Given records:

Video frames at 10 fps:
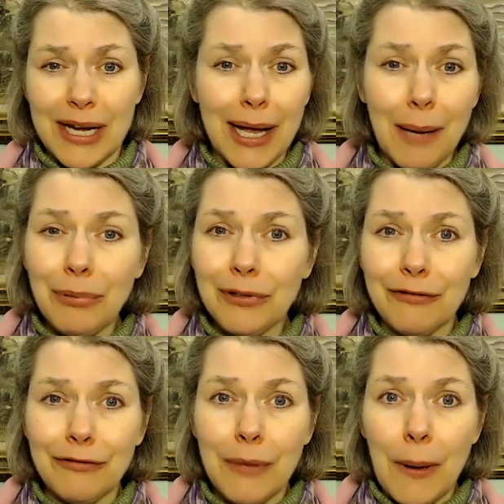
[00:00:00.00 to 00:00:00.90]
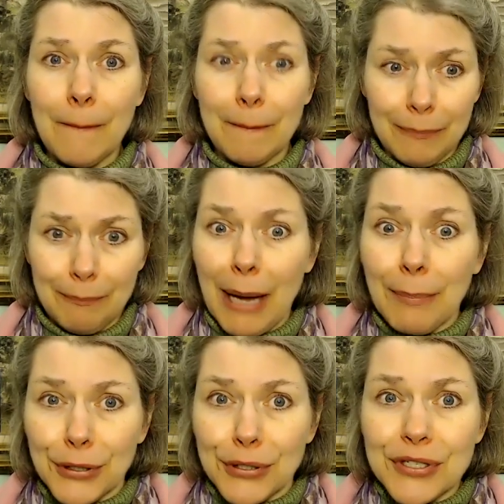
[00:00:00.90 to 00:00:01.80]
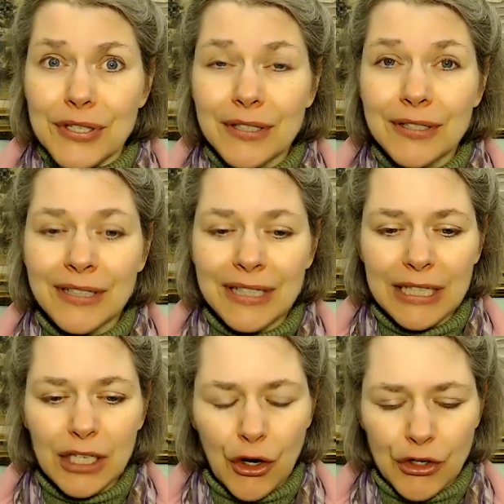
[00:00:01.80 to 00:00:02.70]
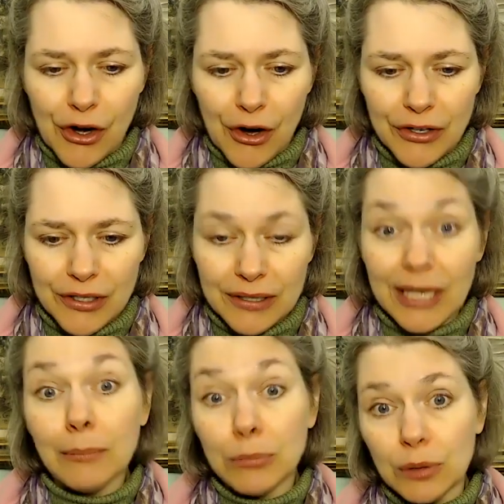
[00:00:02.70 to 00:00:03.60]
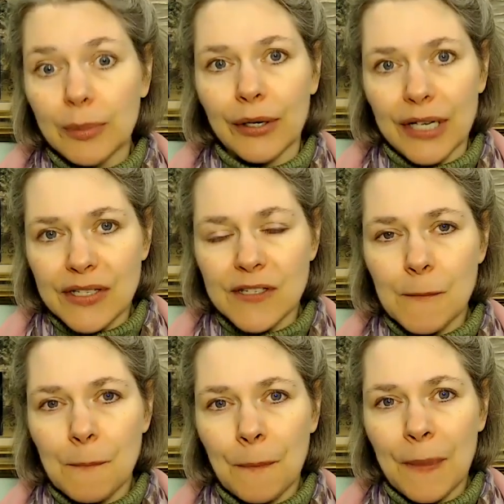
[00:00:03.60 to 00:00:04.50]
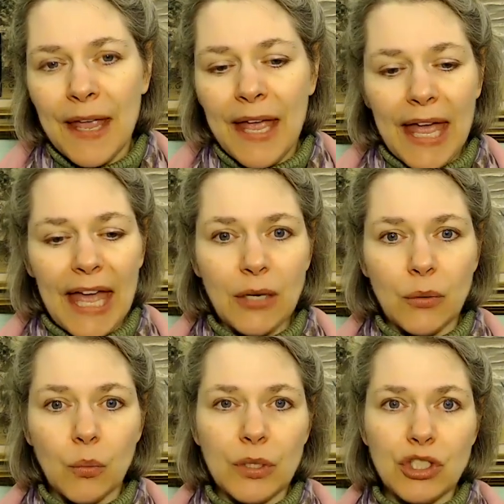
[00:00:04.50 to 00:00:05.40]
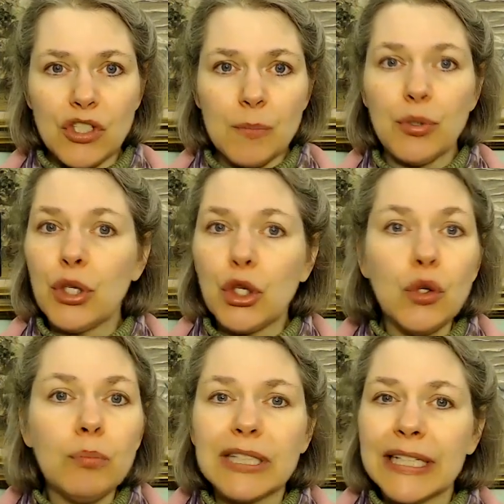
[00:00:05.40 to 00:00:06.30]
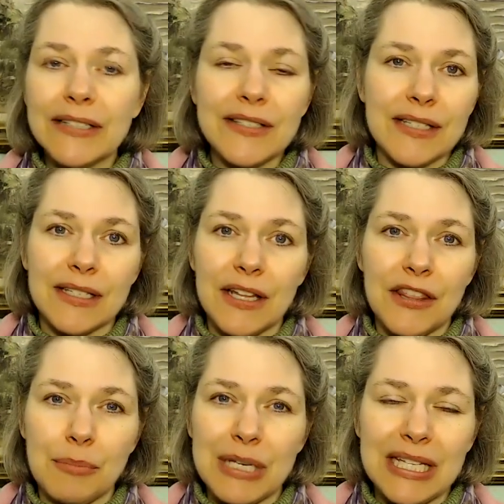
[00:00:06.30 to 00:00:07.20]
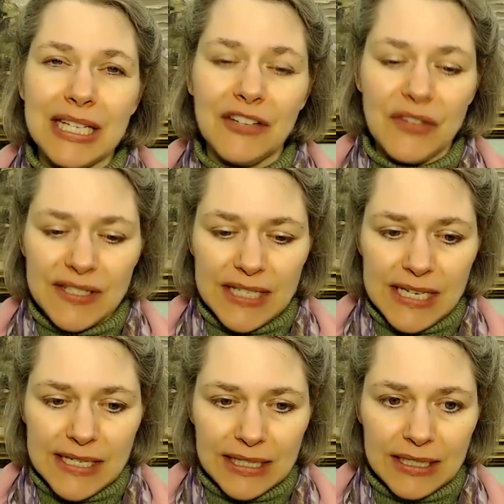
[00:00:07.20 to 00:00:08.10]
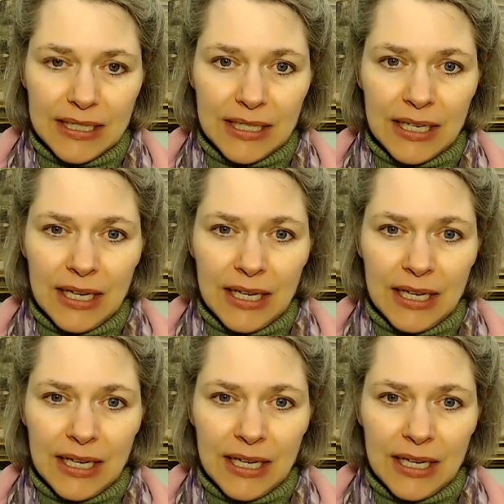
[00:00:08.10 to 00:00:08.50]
and a couple of peppers in our yard and blueberries. And we just put new plants in at the beginning of the season.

Activity: Exact reproduction is required. Output only the lines from the one with "[00:00:01.80 to 00:00:02.70]" through the end of the listing above, both ends included, and no pictures.

Exercise result:
[00:00:01.80 to 00:00:02.70]
[00:00:02.70 to 00:00:03.60]
[00:00:03.60 to 00:00:04.50]
[00:00:04.50 to 00:00:05.40]
[00:00:05.40 to 00:00:06.30]
[00:00:06.30 to 00:00:07.20]
[00:00:07.20 to 00:00:08.10]
[00:00:08.10 to 00:00:08.50]
and a couple of peppers in our yard and blueberries. And we just put new plants in at the beginning of the season.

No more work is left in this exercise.